[[ RECORDS, beginning ]]
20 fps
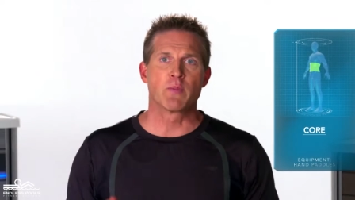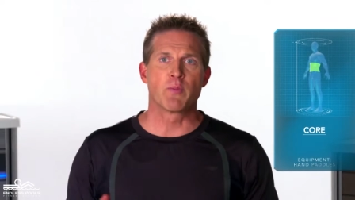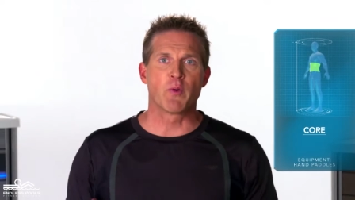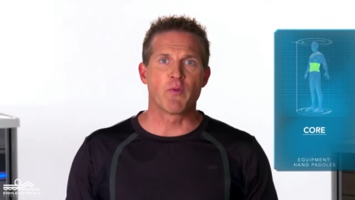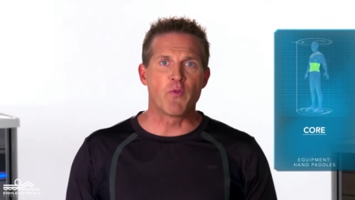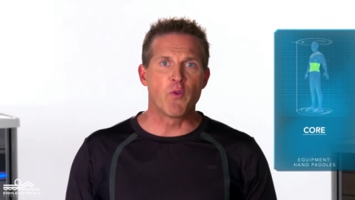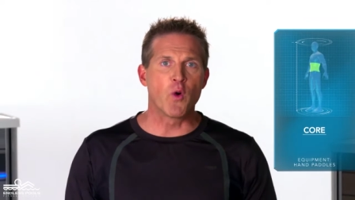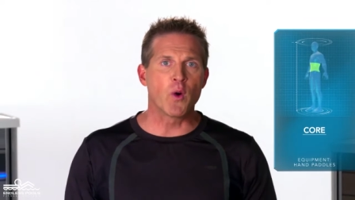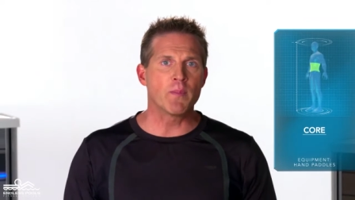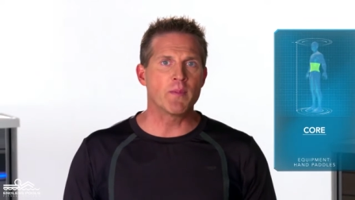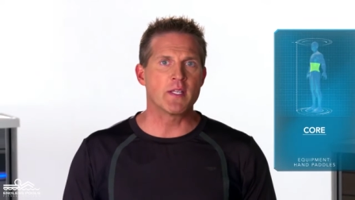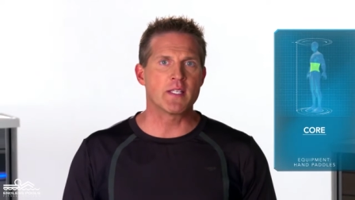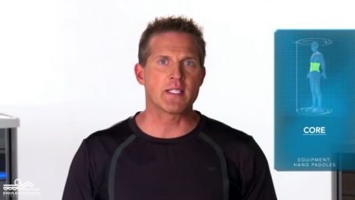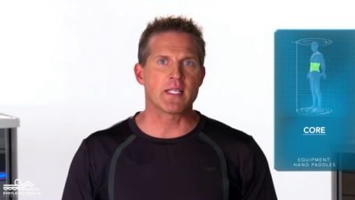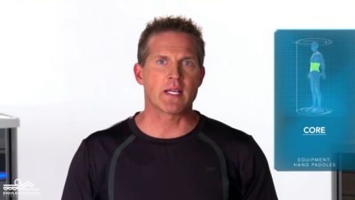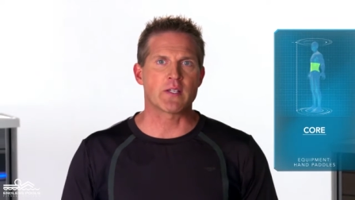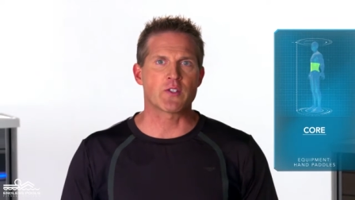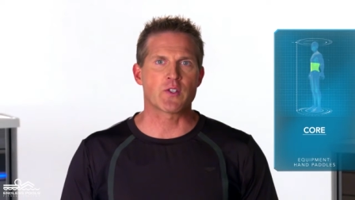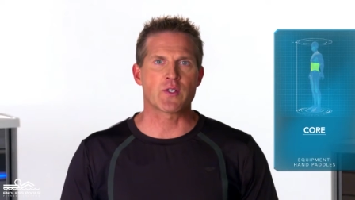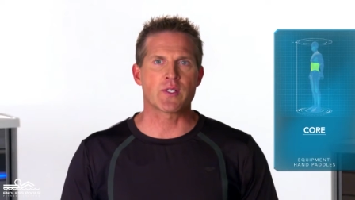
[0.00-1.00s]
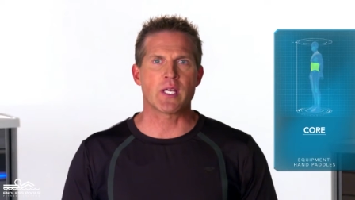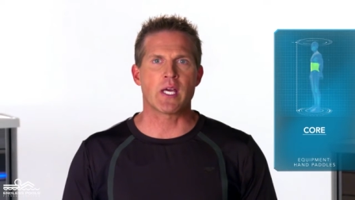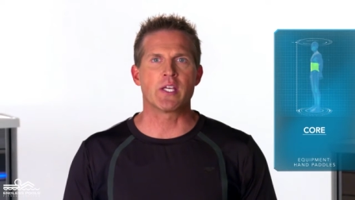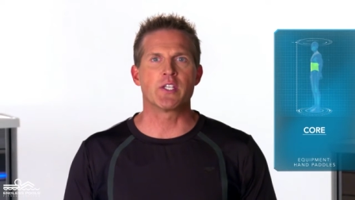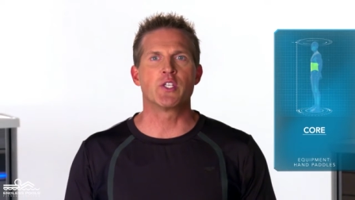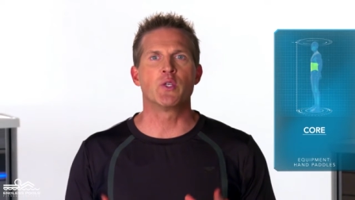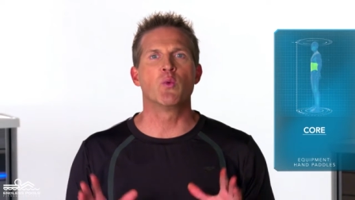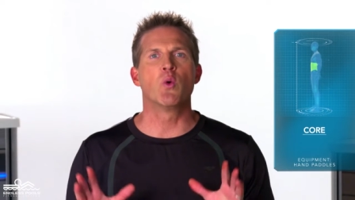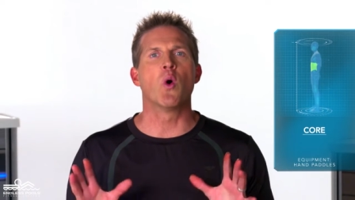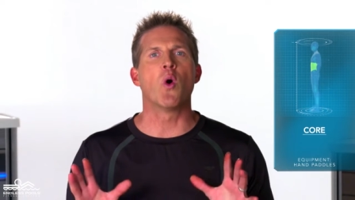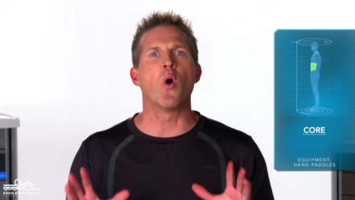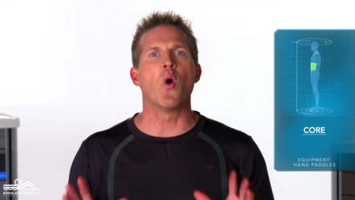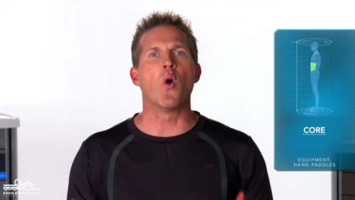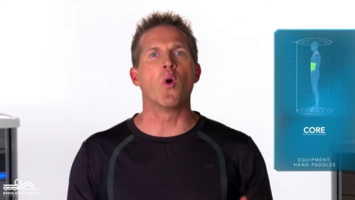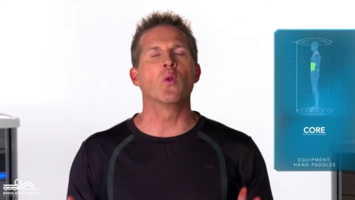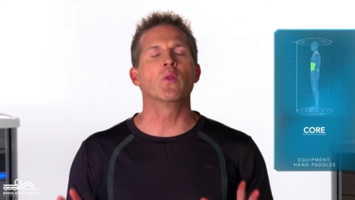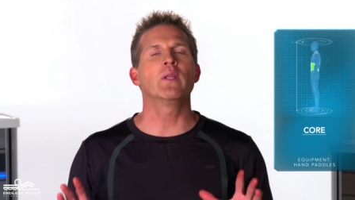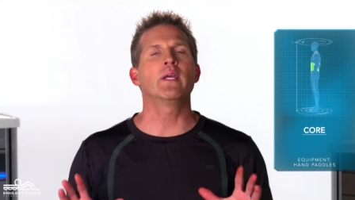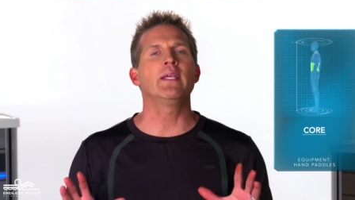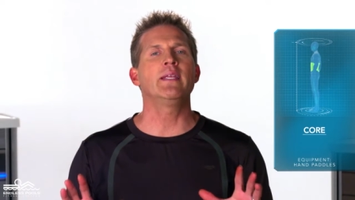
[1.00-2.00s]
To perform this exercise, you will
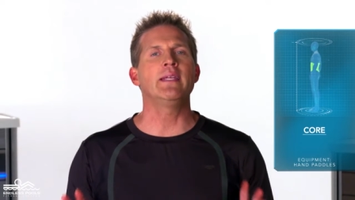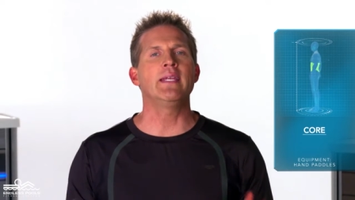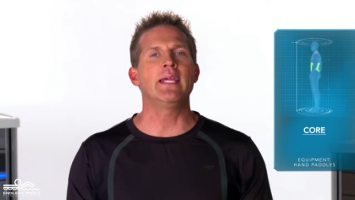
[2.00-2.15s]
only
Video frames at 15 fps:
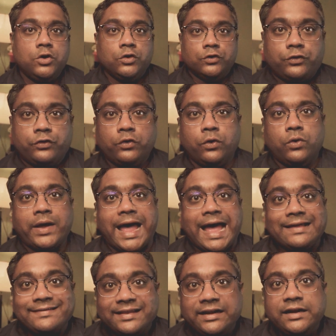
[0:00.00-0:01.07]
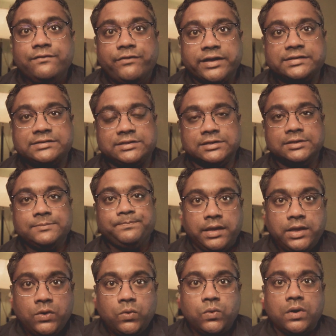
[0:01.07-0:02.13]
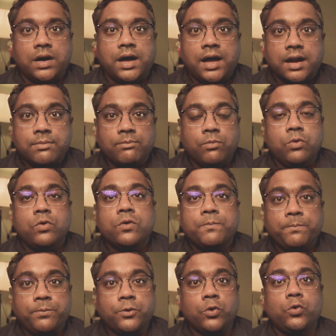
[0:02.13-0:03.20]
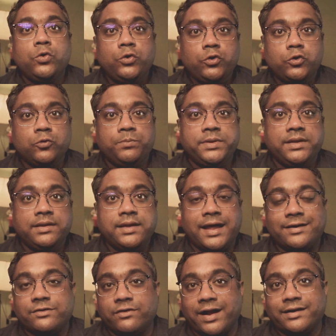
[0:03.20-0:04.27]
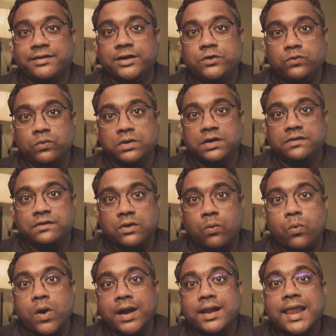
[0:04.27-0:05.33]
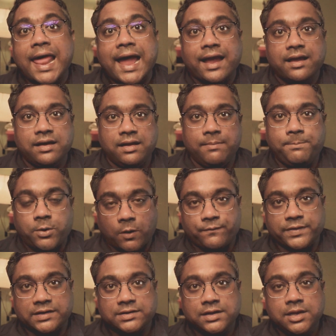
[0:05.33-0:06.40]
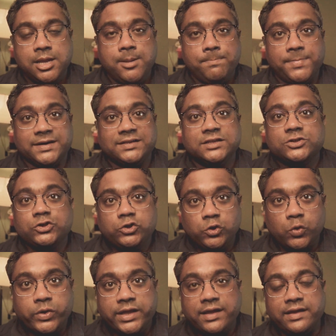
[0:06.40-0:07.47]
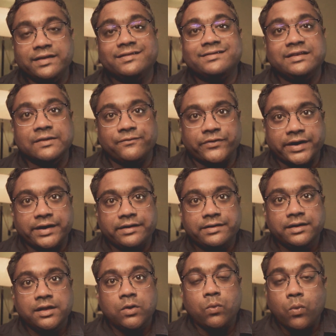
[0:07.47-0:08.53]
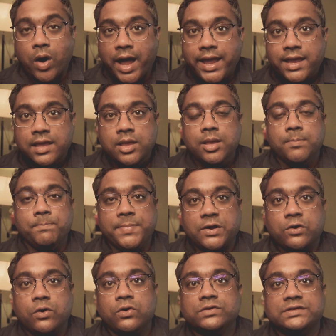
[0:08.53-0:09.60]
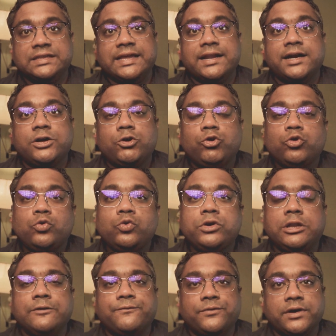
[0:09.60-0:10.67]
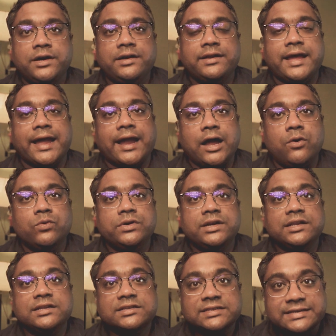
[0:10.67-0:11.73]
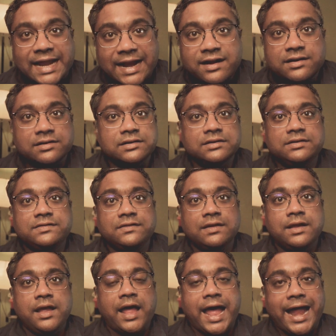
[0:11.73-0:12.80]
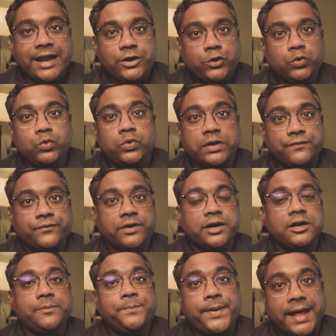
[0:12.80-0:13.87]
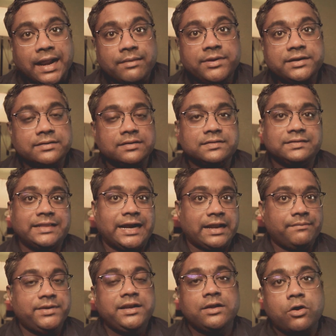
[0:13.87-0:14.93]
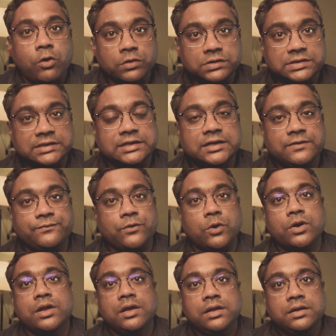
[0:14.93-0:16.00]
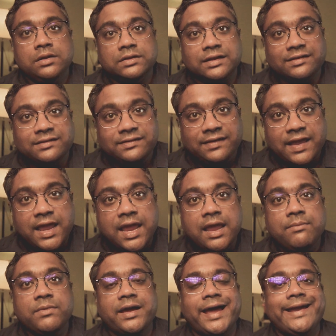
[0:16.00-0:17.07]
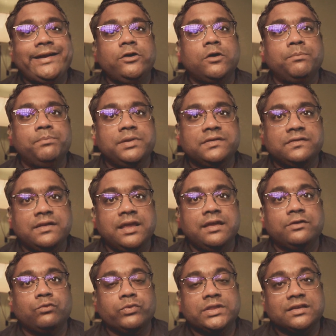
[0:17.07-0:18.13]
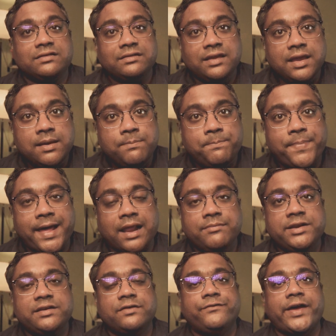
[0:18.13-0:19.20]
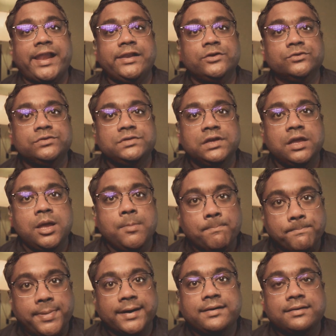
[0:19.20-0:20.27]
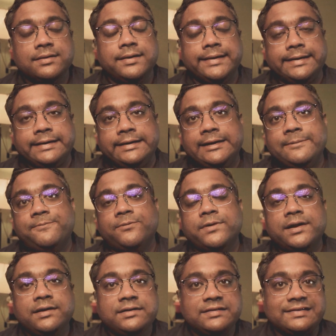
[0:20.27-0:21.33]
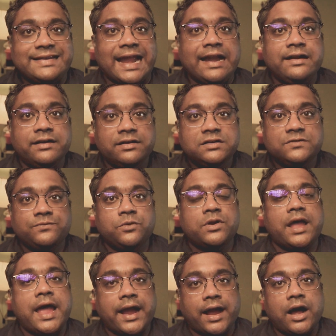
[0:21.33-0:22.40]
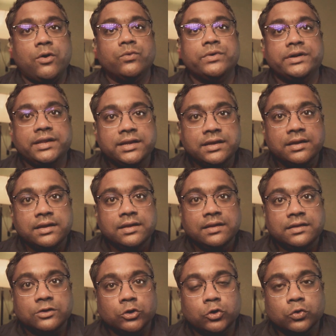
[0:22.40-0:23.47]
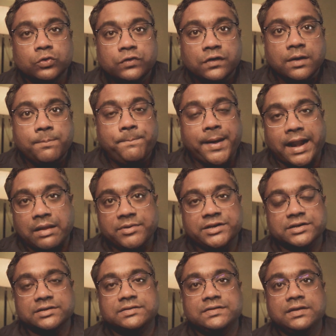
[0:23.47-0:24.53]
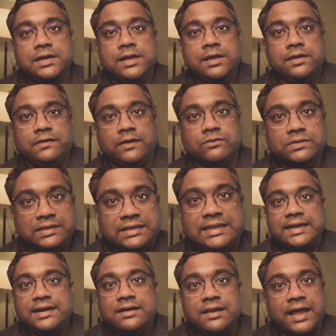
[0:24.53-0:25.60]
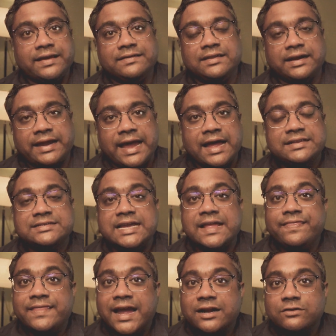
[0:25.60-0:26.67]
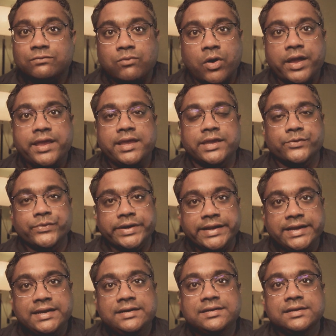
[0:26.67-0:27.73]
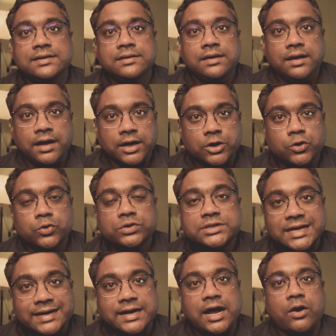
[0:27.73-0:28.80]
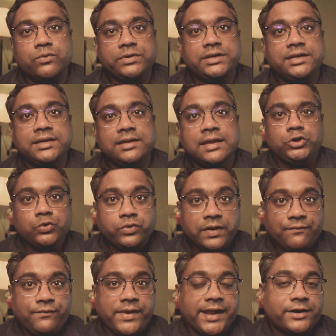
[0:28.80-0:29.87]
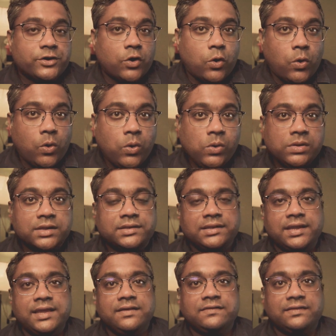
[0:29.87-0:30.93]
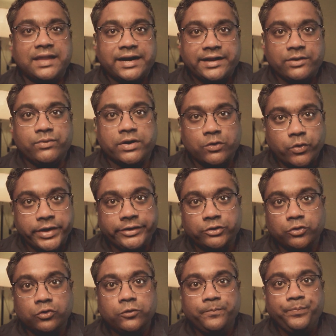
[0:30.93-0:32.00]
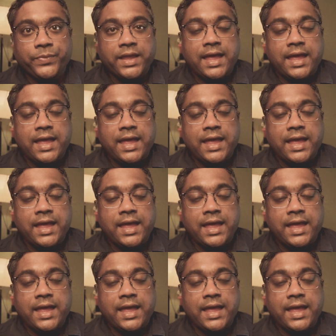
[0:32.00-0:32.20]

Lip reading: So, as an investor, you are more prone to be attracted towards 1 lakh profit. But the story is different. Why? Because there are two different accounting standards and two different parameters that have been considered for the same kind of business with the same parameter values, but different standards for accounting those parameters. Now, there lies the catch, and that's why you need a good accounting to reflect all the things that you are going through.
[[ RECORDS, end ]]
PROBLEM TO WORK ON
Give the data again exactly as written, with all pictures left out.

WRITTEN SOLUTION
20 fps
[0.00-1.00s]
[1.00-2.00s]
To perform this exercise, you will
[2.00-2.15s]
only
Video frames at 15 fps:
[0:00.00-0:01.07]
[0:01.07-0:02.13]
[0:02.13-0:03.20]
[0:03.20-0:04.27]
[0:04.27-0:05.33]
[0:05.33-0:06.40]
[0:06.40-0:07.47]
[0:07.47-0:08.53]
[0:08.53-0:09.60]
[0:09.60-0:10.67]
[0:10.67-0:11.73]
[0:11.73-0:12.80]
[0:12.80-0:13.87]
[0:13.87-0:14.93]
[0:14.93-0:16.00]
[0:16.00-0:17.07]
[0:17.07-0:18.13]
[0:18.13-0:19.20]
[0:19.20-0:20.27]
[0:20.27-0:21.33]
[0:21.33-0:22.40]
[0:22.40-0:23.47]
[0:23.47-0:24.53]
[0:24.53-0:25.60]
[0:25.60-0:26.67]
[0:26.67-0:27.73]
[0:27.73-0:28.80]
[0:28.80-0:29.87]
[0:29.87-0:30.93]
[0:30.93-0:32.00]
[0:32.00-0:32.20]

Lip reading: So, as an investor, you are more prone to be attracted towards 1 lakh profit. But the story is different. Why? Because there are two different accounting standards and two different parameters that have been considered for the same kind of business with the same parameter values, but different standards for accounting those parameters. Now, there lies the catch, and that's why you need a good accounting to reflect all the things that you are going through.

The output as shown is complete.